WITH polls in Israel ten weeks away, Binyamin Netanyahu’s Likud party fears the influence on Israeli voters of a resurgent Barack Obama back in the White House. “Say Obama appointed Bill Clinton his Middle East peace envoy before the Israeli election,” mused a seasoned observer. A fresh effort by Mr Obama to revive the moribund peace process might well stir even worse blood between Washington and Jerusalem if in January Mr Netanyahu were also returned to office.

Messrs Obama and Netanyahu were at odds virtually throughout the president’s first term. Their relations were often sour. Mr Netanyahu uninhibitedly hoped his old friend Mitt Romney would win the American presidency. Both men have been lavishly backed by Sheldon Adelson, a Jewish-American casino magnate who promotes Israel’s hawks and settlers.

Mr Obama’s victory also presents a moment of truth for Ehud Olmert and Tzipi Livni, respectively prime minister and foreign minister in the previous Israeli government (2006-09). They have been pondering separately and together whether to lead the challenge against Mr Netanyahu in the coming election or sit it out on the sidelines. Mr Olmert, though acquitted recently of most charges in a corruption trial, is still facing an appeal by the state prosecutor and is still embroiled in a separate bribery case. Ms Livni was defeated earlier this year as leader of the Kadima party, which won the last election but failed to form a ruling coalition.

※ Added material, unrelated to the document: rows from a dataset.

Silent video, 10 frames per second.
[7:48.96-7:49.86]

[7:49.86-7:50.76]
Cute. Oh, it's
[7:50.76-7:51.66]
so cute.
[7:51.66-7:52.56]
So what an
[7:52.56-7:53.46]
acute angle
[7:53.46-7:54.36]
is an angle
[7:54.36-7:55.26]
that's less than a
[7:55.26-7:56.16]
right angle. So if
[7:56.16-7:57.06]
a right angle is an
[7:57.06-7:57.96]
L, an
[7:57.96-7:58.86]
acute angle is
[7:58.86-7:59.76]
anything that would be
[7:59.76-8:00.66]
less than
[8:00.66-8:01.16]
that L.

If one or both of them take the plunge, the campaign will focus to a much greater degree than at present on the frozen peace process. Mr Netanyahu has steered clear of it, preferring to dwell on Iran’s perceived nuclear threat and his determination to thwart it, by military means if need be. The Labour party, second in the opinion polls behind the Likud, has preferred to campaign on the economy rather than peace with the Palestinians.

This lacuna at the heart of Israeli politics was starkly highlighted on November 1st, when Mahmoud Abbas, the Palestinian president, said on Israeli television that he considered he had a right to visit his hometown, Safed, in northern Israel, but not to live there. He was immediately accused by fellow Palestinians of forgoing their hallowed “right of return”—to live in any part of the former Palestine mandate in what is now Israel.

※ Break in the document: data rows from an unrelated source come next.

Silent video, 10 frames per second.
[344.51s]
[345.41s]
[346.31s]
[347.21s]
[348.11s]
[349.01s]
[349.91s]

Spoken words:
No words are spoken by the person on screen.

In the Gaza Strip, ruled by the fundamentalist Hamas movement, Mr Abbas’s image was burned on the streets in angry demonstrations. He nevertheless repeated the substance of his remarks on Egyptian television, spelling out again that a Palestinian state would arise on the West Bank and Gaza, but not in Israel as internationally defined before the war of 1967.

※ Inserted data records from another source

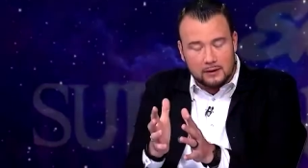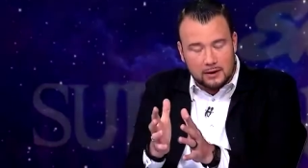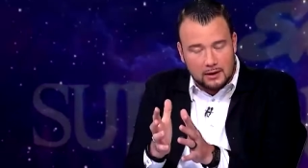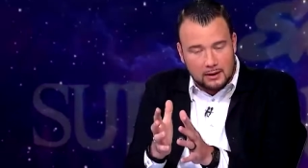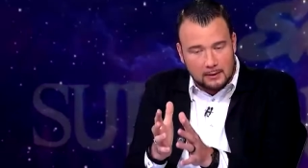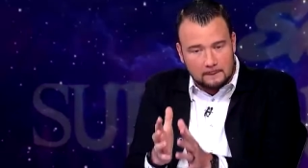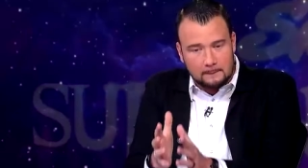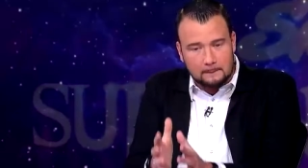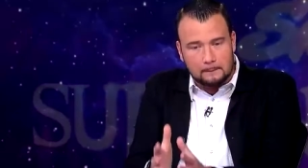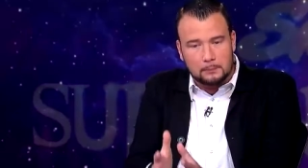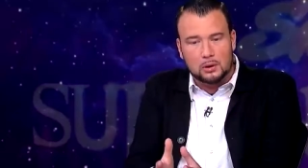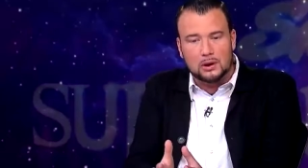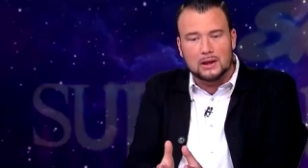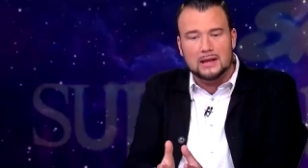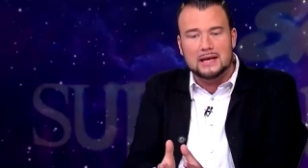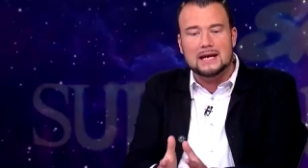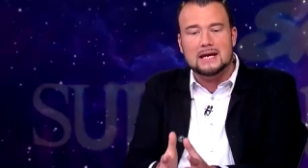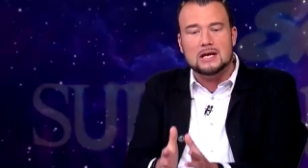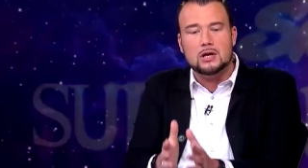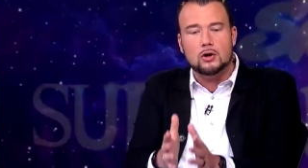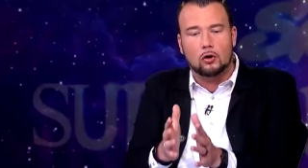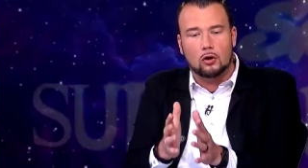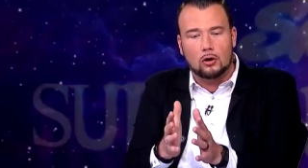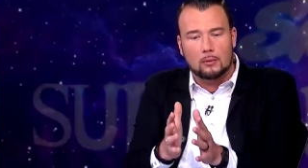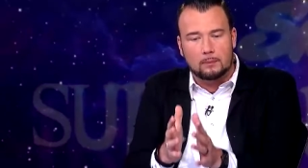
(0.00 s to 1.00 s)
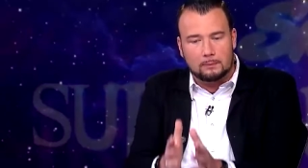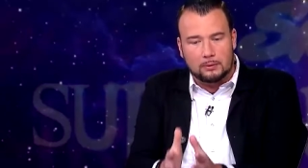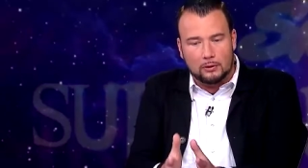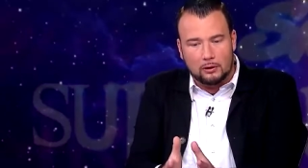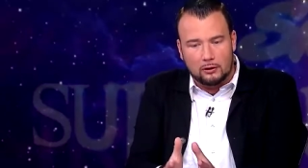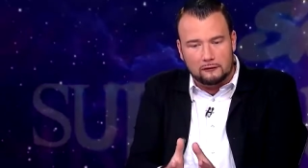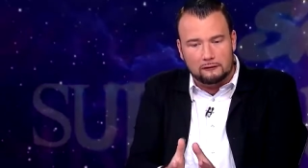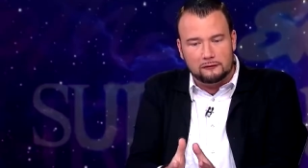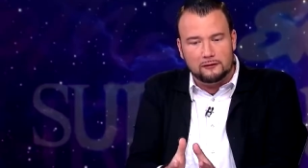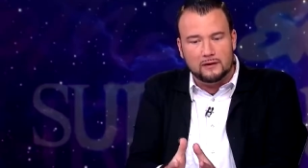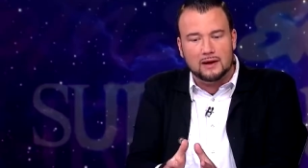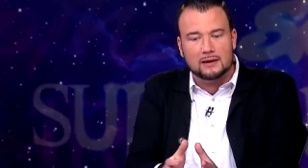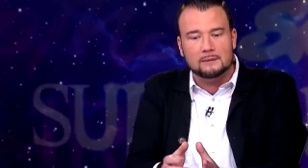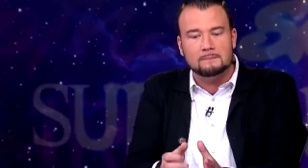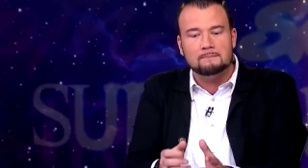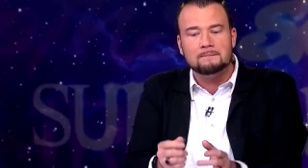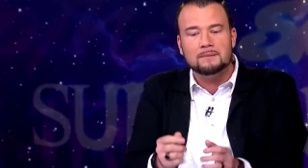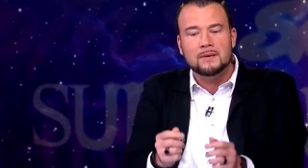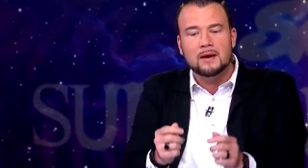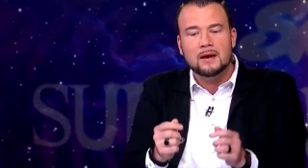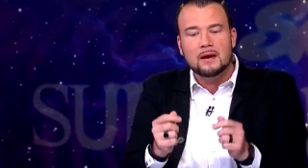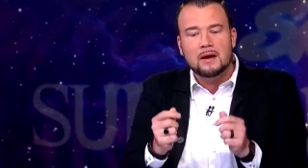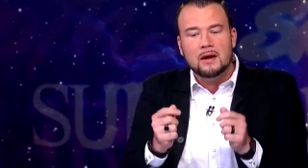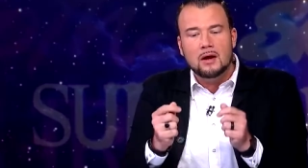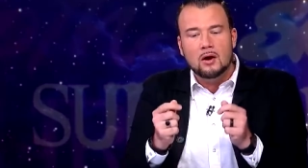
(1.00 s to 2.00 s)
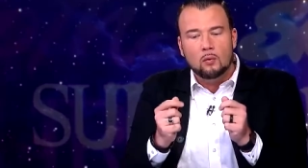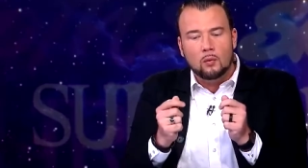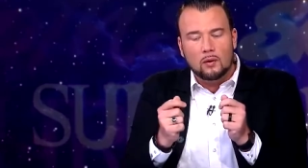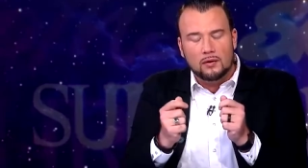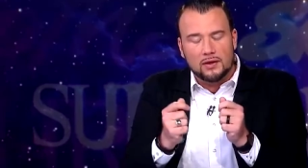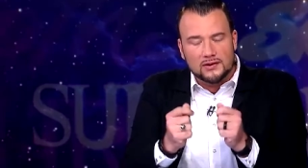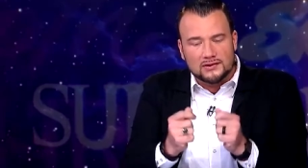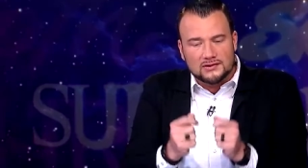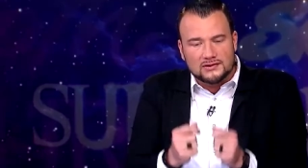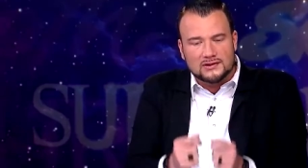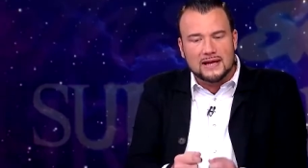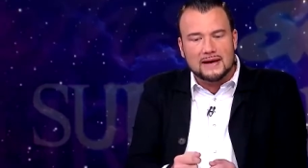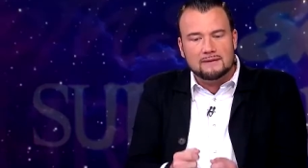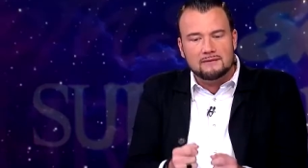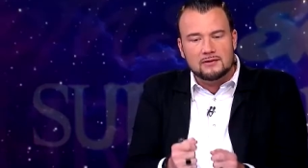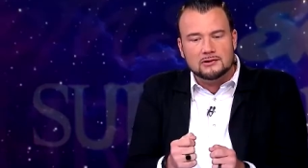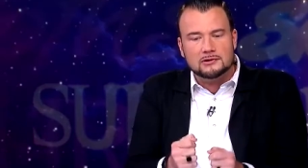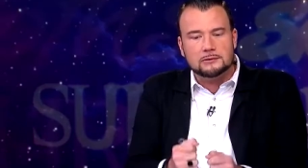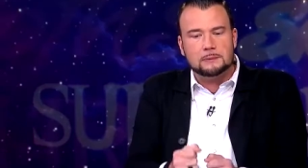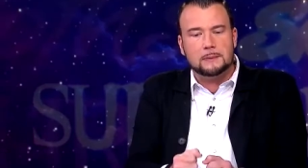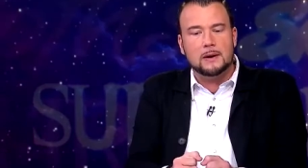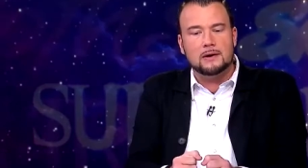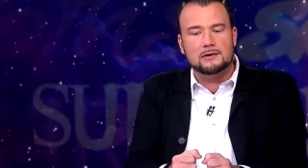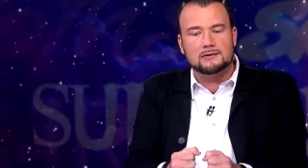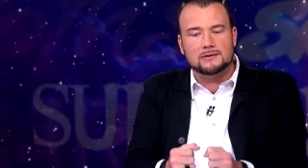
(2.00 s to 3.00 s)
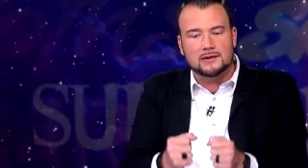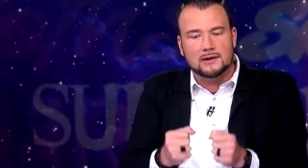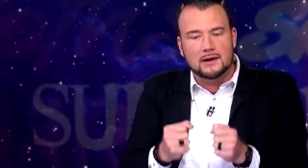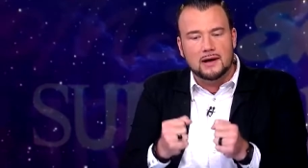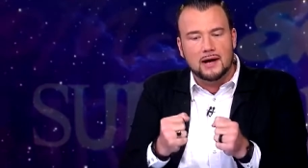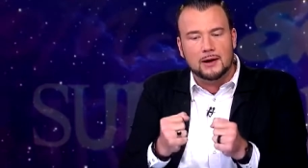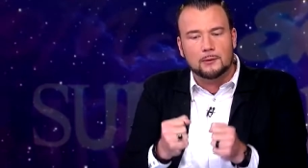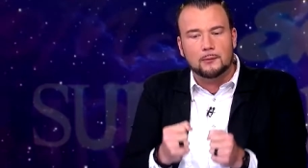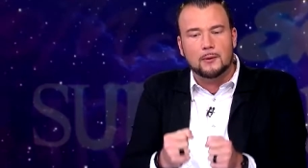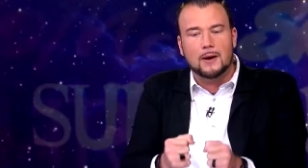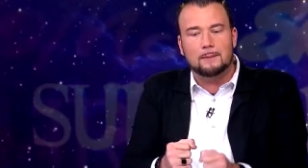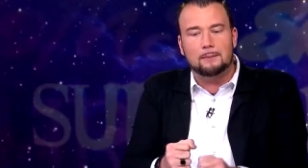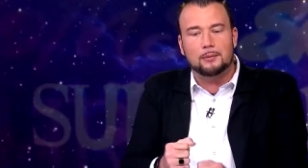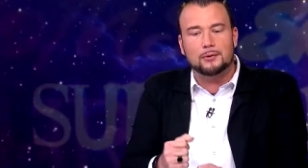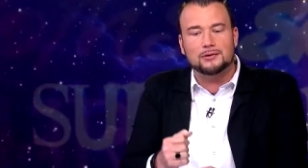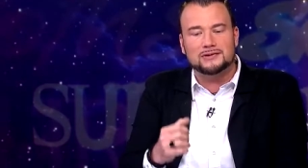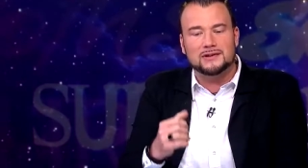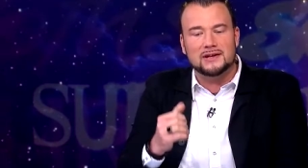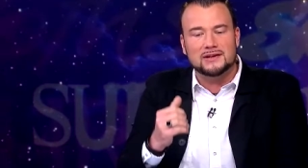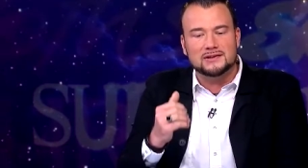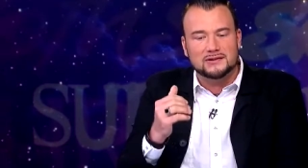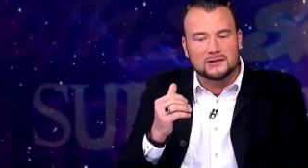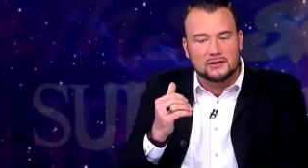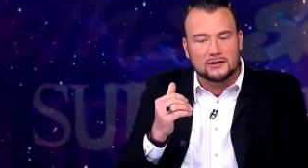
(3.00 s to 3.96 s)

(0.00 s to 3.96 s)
complete or perfect. Well, the seven spirits of God represents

Mr Netanyahu dismissed the Palestinian leader’s remarks as disingenuous. But Mr Olmert and Ms Livni, as well as Israel’s president and former prime minister, Shimon Peres, issued statements praising them. “Whoever is interested in preserving a secure Jewish and democratic state, should embrace this interview,” Ms Livni urged. “But peace has been turned into a dirty word…We must work together to bring down Netanyahu.”

If only I had lasted longer…

Mr Olmert accused the prime minister of “trying to prove to the Israeli public that there is no partner on the Palestinian side,” which, he said, was demonstrably untrue. Messrs Olmert and Abbas have both said they might well have won a comprehensive peace agreement, had Mr Olmert been able to stay in office two or three months longer; he was forced to quit amid corruption allegations. Their discussions were based on accepting the 1967 borders with adjustments and minor land swaps to accommodate the biggest Jewish settlement blocks on the West Bank. The ancient heart of Jerusalem and its holy places were to be administered by an international regime. Mr Netanyahu has always refused to reopen negotiations with Mr Abbas on such a basis.

If Mr Netanyahu, like Mr Obama, retains his post, as is widely predicted, some foresee the revival of an old idea to link a deal with the Palestinians to one with Iran: the Americans would increase their pressure on Iran to curb its nuclear plans while insisting more forcefully, as a quid pro quo, that Israel stops stalling on its talks with the Palestinians. Mr Netanyahu might not like that either. But he might have to go along with it.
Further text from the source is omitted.